一路又是高官厚禄,做到总督。
吴昌时不管怎么样劝都劝不动周延儒,有一部分原因就是因为骆养性这股势力的存在。
当然,还有陈新甲的原因。
算起来,周延儒、陈新甲、骆养性算是目前朝堂之上掌控军力能够一战的鼎足三国。
其他人诸如吴甡这种后来入阁成为次辅的大佬,还有张三谟这些尚书,虽然也位高权重,算得上是一座座的山头,但手中没兵没战力,几乎可以忽略不计。
周延儒、陈新甲、骆养性这三人才是最大的三座山头,是连崇真都忌惮的存在。
吴昌时看到的,周延儒自然都看得到。
周延儒若要动,要么联合陈新甲和骆养性,要么就先让这两人斗个你死我活。
联合陈新甲和骆养性是万万不可能的。
陈新甲心思在哪,周延儒是有耳闻的,单从松锦一战中就能看出端倪,此人屁股不正,道不同不可为谋。
而骆养性就是想和周延儒联合,周延儒也是不敢的,因为随时都有可能被他背刺,此人心术不正,更不可与谋。
所以只能驱虎斗狼,让陈新甲和骆养性这两个人斗个你死我活。
崇真的心思和周延儒差不多。
崇真收拾了这么多人,单单留下骆养性,就是为了让他的锦衣卫和京军制衡。
崇真将骆养性叫到御书房问道,“爱卿,可还记得清廷使者来的那一日,朕在朝堂之上所说之话?”

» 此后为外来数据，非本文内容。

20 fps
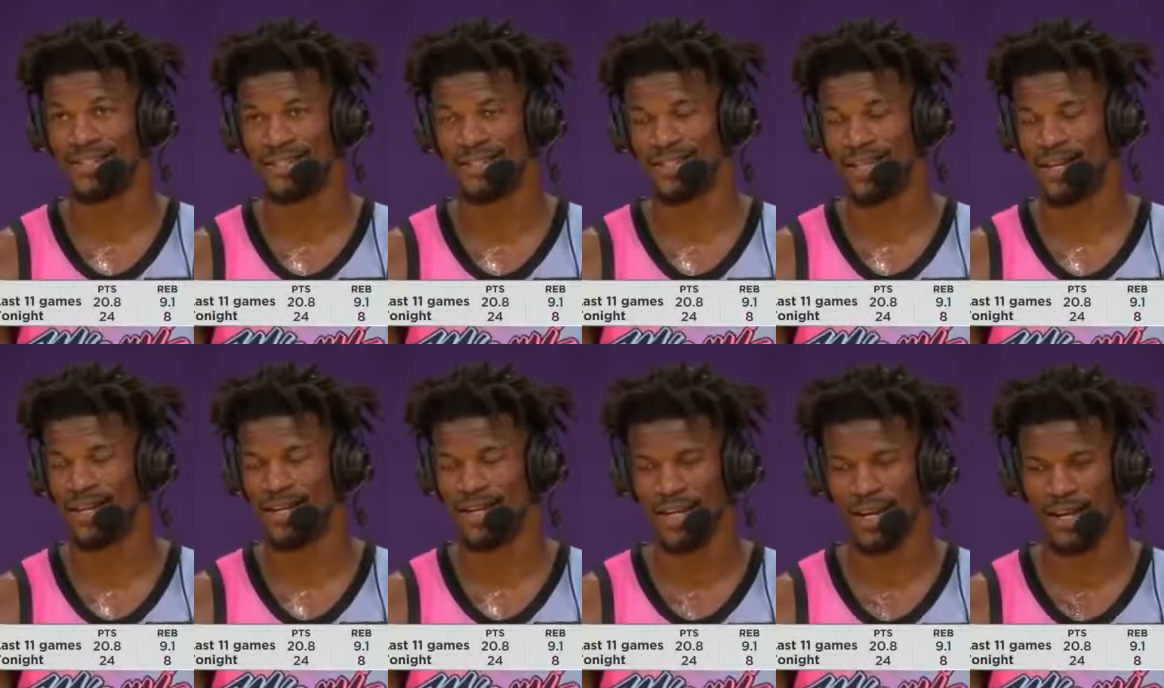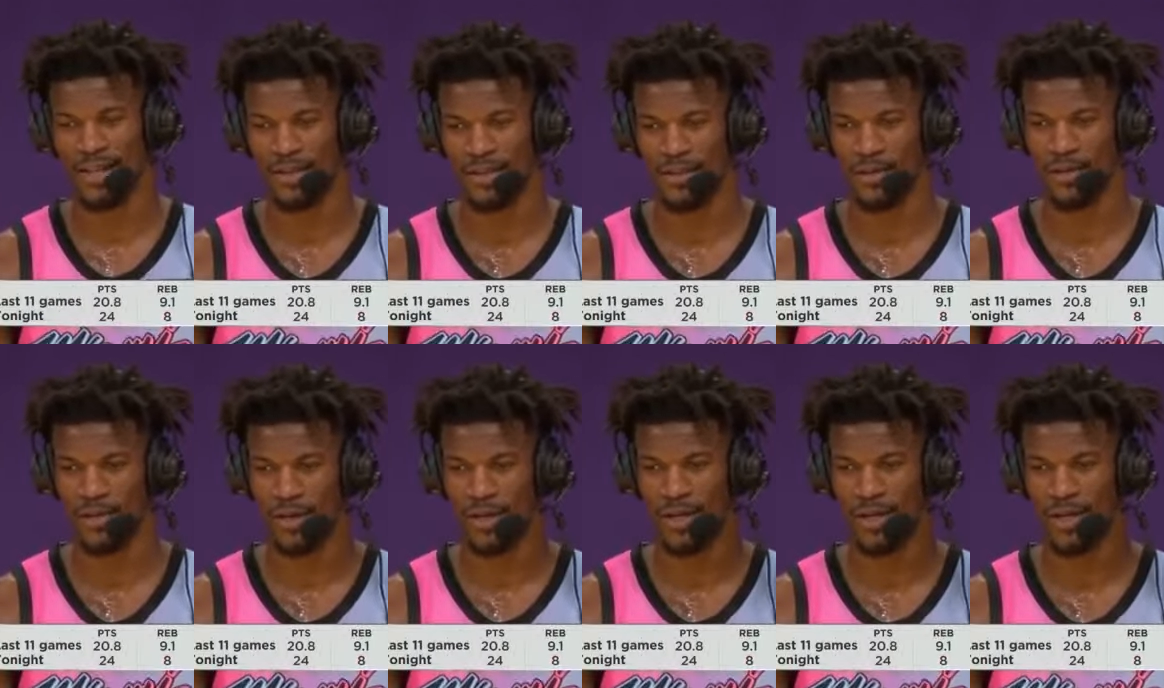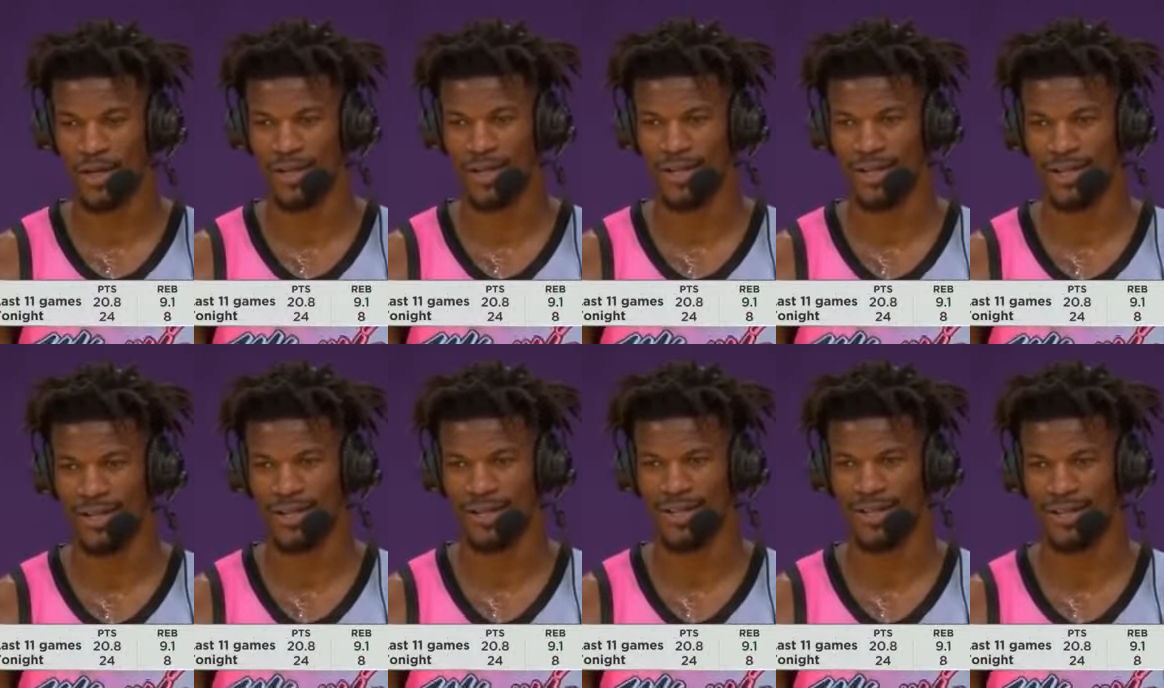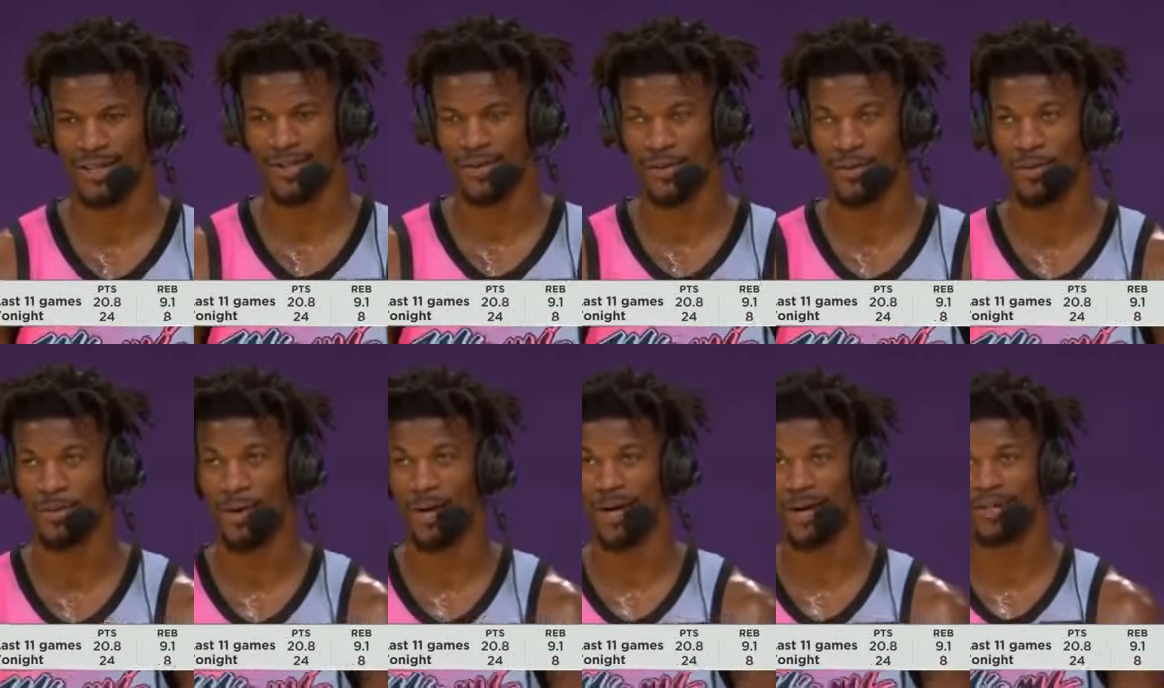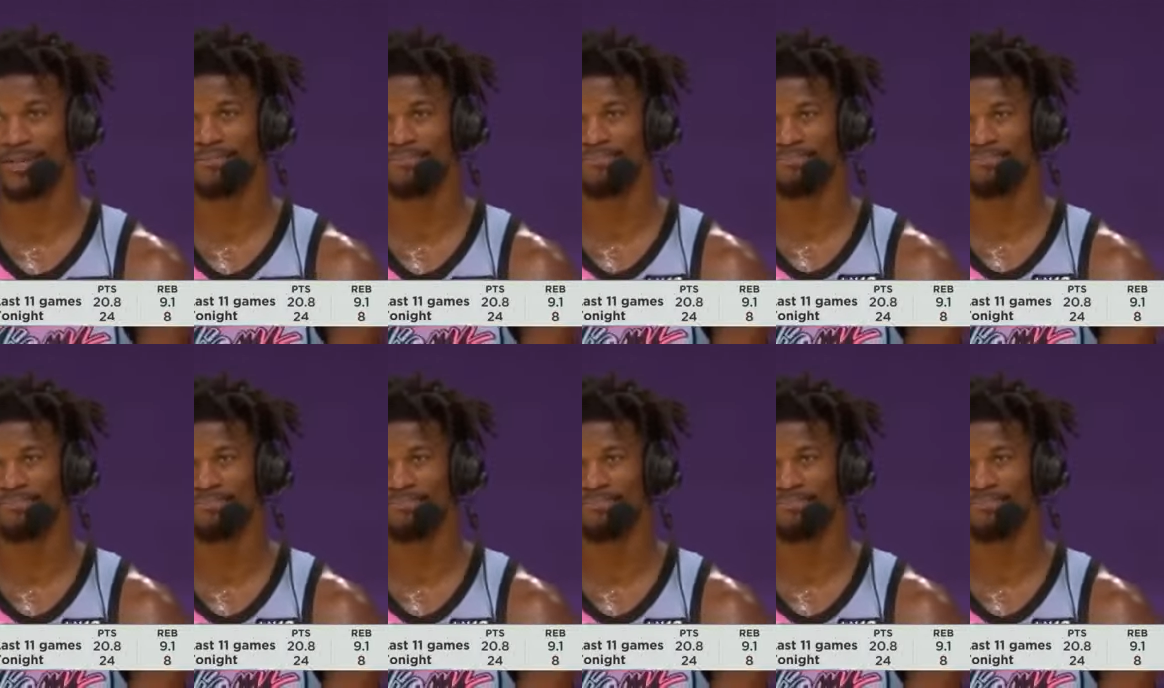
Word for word: just staying together through the staying good, together. through the bad.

骆养性说道,“陛下,臣历历在目。那鞑靼狼子野心,口出狂言,臣狠不得啖其肉寝其皮。”
崇真长叹了一口气,没有作声。
骆养性问道,“陛下,缘何如此忧心?”
“清廷使者如此嚣张猖狂,皆因我大明在前线失利。”
“我军新失松锦,又失襄阳,长此以往恐难以为继。”
还用得着长此以往么?
崇真沉声说道,“我大明痛失十多万精锐,实是教训惨痛。这场仗,我大明本不应该输的。”